> Supplied entries:
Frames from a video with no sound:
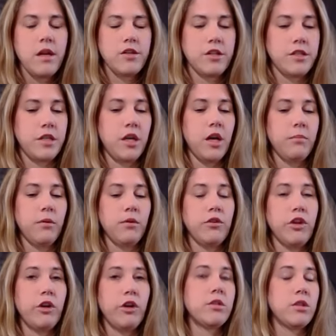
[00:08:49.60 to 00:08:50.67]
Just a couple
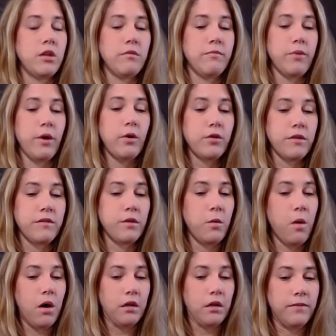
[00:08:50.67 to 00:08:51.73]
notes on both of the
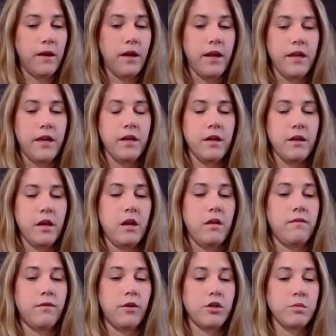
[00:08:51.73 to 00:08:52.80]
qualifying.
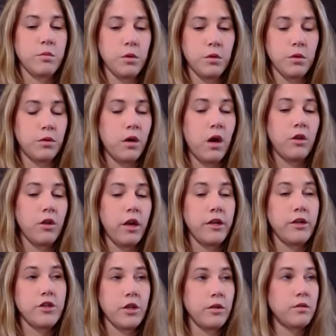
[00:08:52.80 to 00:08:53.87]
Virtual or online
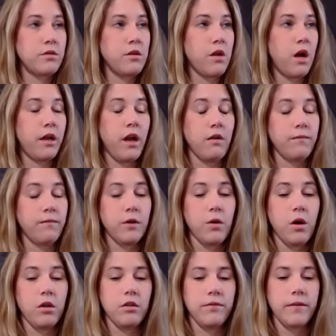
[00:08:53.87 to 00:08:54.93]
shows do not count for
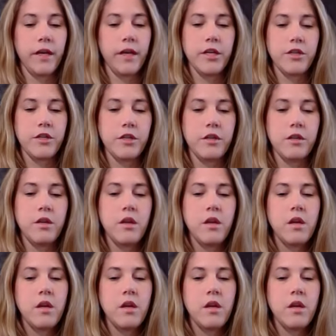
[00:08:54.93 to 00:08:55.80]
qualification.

> Task to complete: Write out all the data exactly, minus pictures.

> Solution for this problem:
Frames from a video with no sound:
[00:08:49.60 to 00:08:50.67]
Just a couple
[00:08:50.67 to 00:08:51.73]
notes on both of the
[00:08:51.73 to 00:08:52.80]
qualifying.
[00:08:52.80 to 00:08:53.87]
Virtual or online
[00:08:53.87 to 00:08:54.93]
shows do not count for
[00:08:54.93 to 00:08:55.80]
qualification.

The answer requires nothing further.